Starting with NSX Advanced Load Balancer version 22.1.3, the DNS Application Profile is as shown below:
L4 Profile
The L4 Profile is used for any virtual service that does not require application-layer proxying.
Note: Using an L4 profile is equivalent to setting the virtual service’s application profile to ‘none’.
Rate limits may be placed on the number of TCP connections or UDP packets that may be made to the virtual service from a single client IP address.
- Threshold: The client has violated the rate limit when the defined threshold of connections (TCP) or packets (UDP) is reached within the specified time period.
- Time Period: The client has violated the rate limit when the defined threshold of connections (TCP) or packets (UDP) is reached within the specified time period.

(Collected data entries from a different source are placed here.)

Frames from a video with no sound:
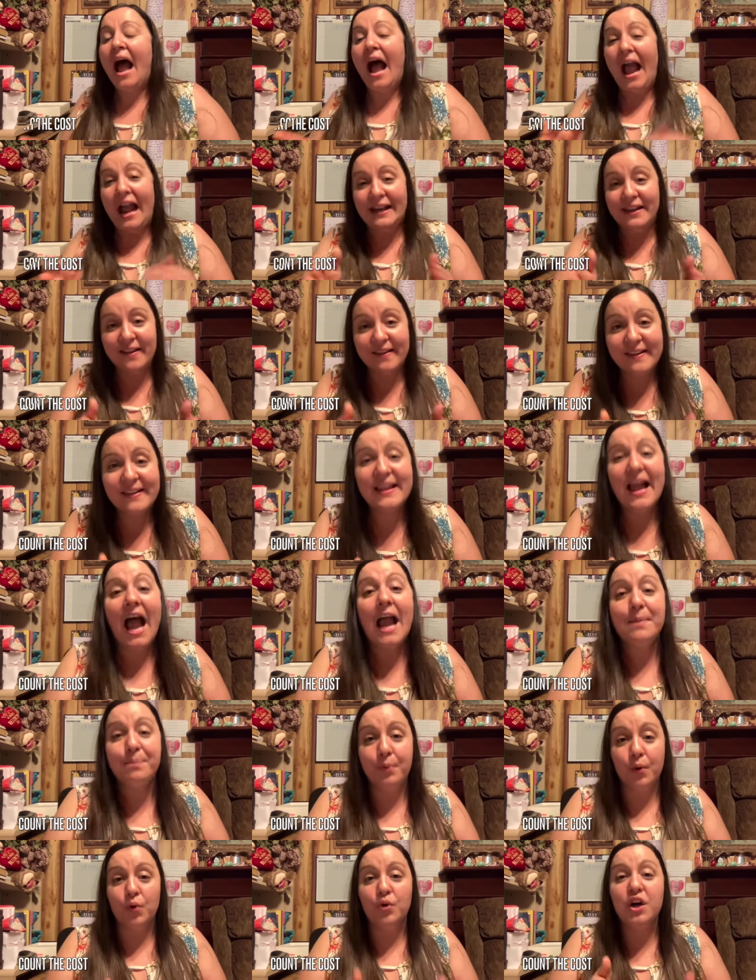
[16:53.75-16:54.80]
A
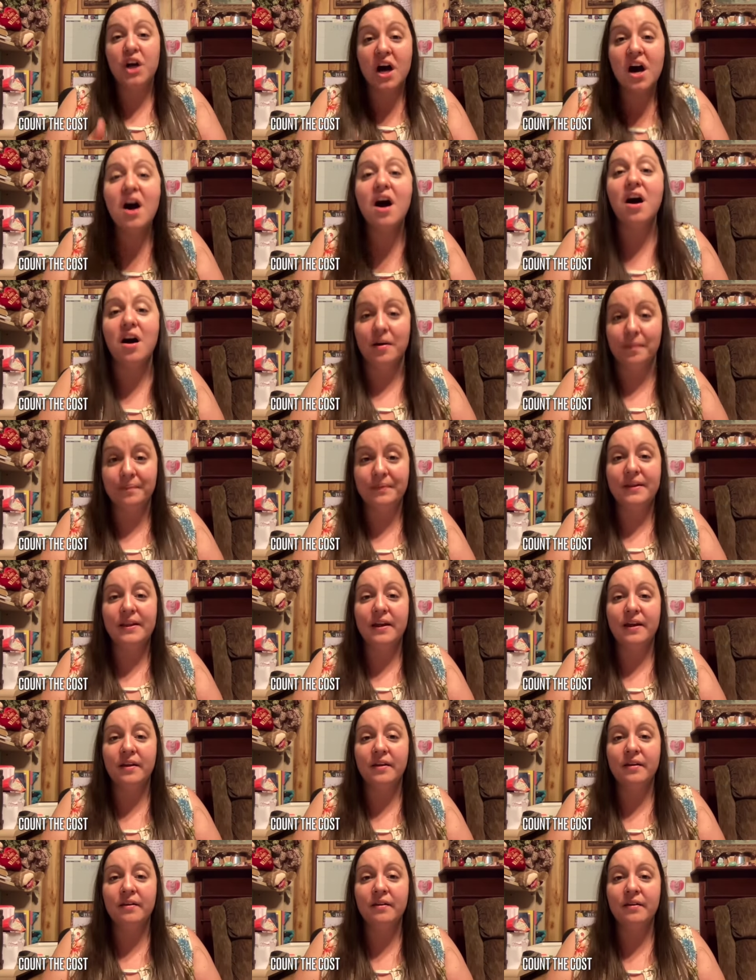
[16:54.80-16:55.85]
disciple comes
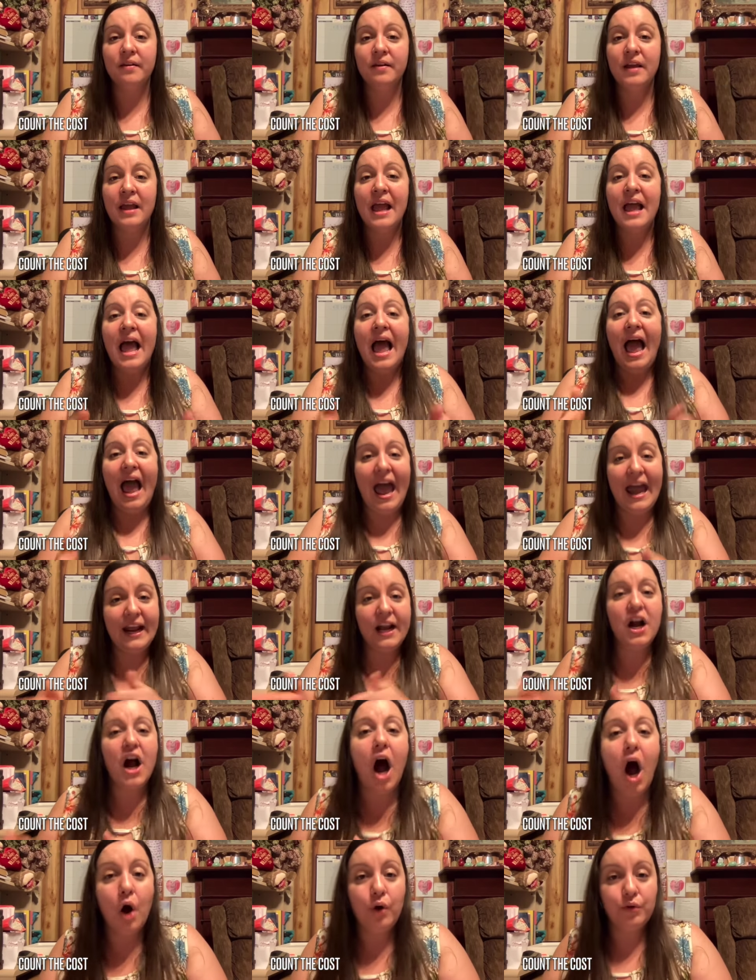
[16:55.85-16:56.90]
at a
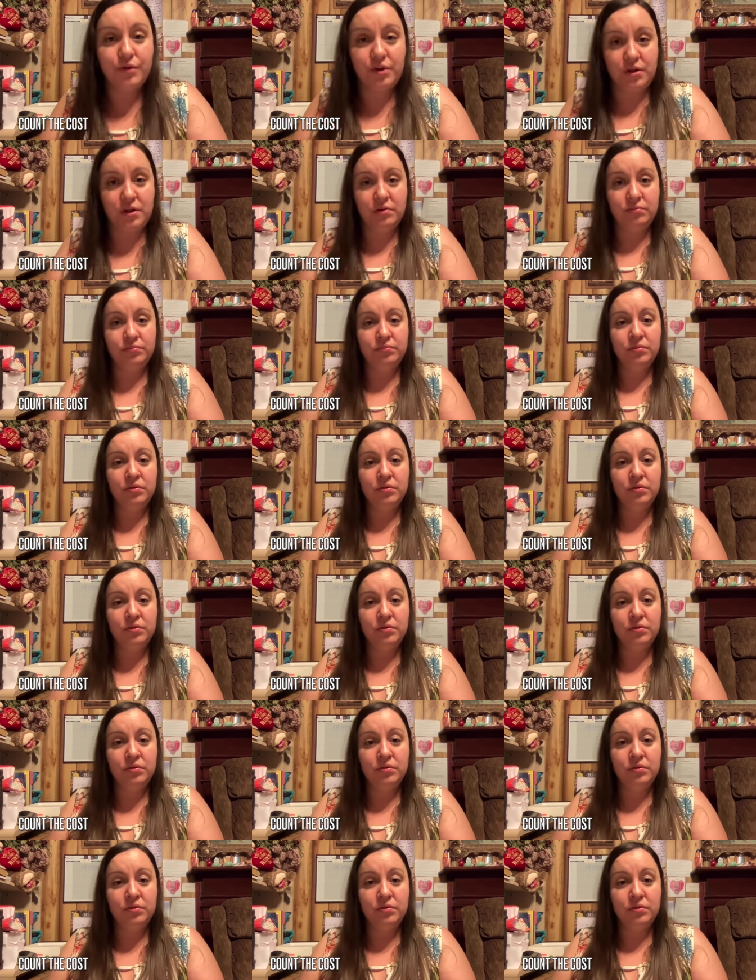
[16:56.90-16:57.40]
cost.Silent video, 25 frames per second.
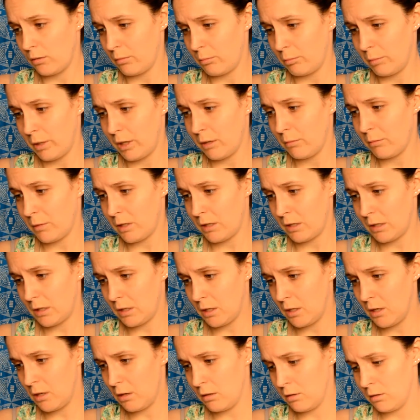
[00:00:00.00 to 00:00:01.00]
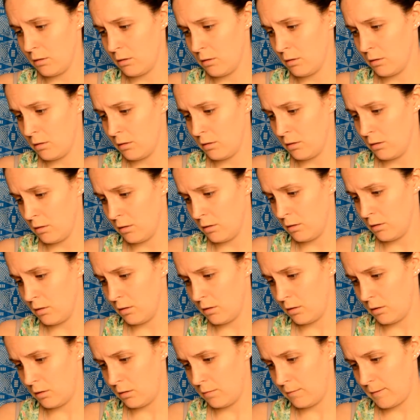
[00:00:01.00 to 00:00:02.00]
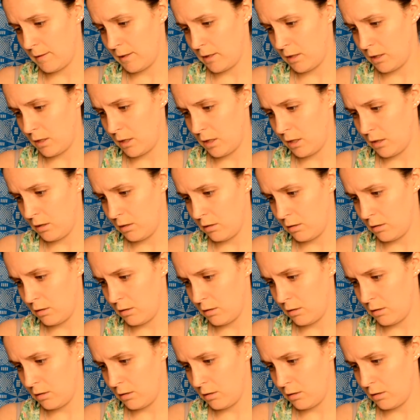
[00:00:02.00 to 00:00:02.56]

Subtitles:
pigmented. Let's see.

- Action: Select the action to perform when a client has exceeded the rate limit.
- Report Only: A log is generated in the virtual service logs page. By default, no action is taken. However, this option may be used with an alert to generate an alert action to send a notice to a remote destination or to take action using a ControlScript.
- Drop SYN Packets: For TCP-based limits, silently discard TCP SYNs from the client. Avi Vantage also will generate a log. However, during high volumes of DoS traffic, repetitive logs may be skipped.
- Send TCP RST: Reset client TCP connection attempts. While more graceful than the Drop SYN Packet option, sending a TCP reset does generate extra packets for the reset, versus the Drop SYN Packet option which does not send a client response. Avi Vantage also will generate a log. However, during high volumes of DoS traffic, repetitive logs may be skipped.
Syslog Profile
The Syslog application profile allows Avi Vantage to decode the Syslog protocol. This profile will set the virtual service to understanding Syslog, and the network profile to UDP with per-stream parsing.
SIP Profile
SIP profile allows Avi Vantage to process traffic for SIP applications. This profile defines the transaction timeout allowed for SIP traffic through Avi Vantage. Configure the timeout within the range of 16 to 512 seconds.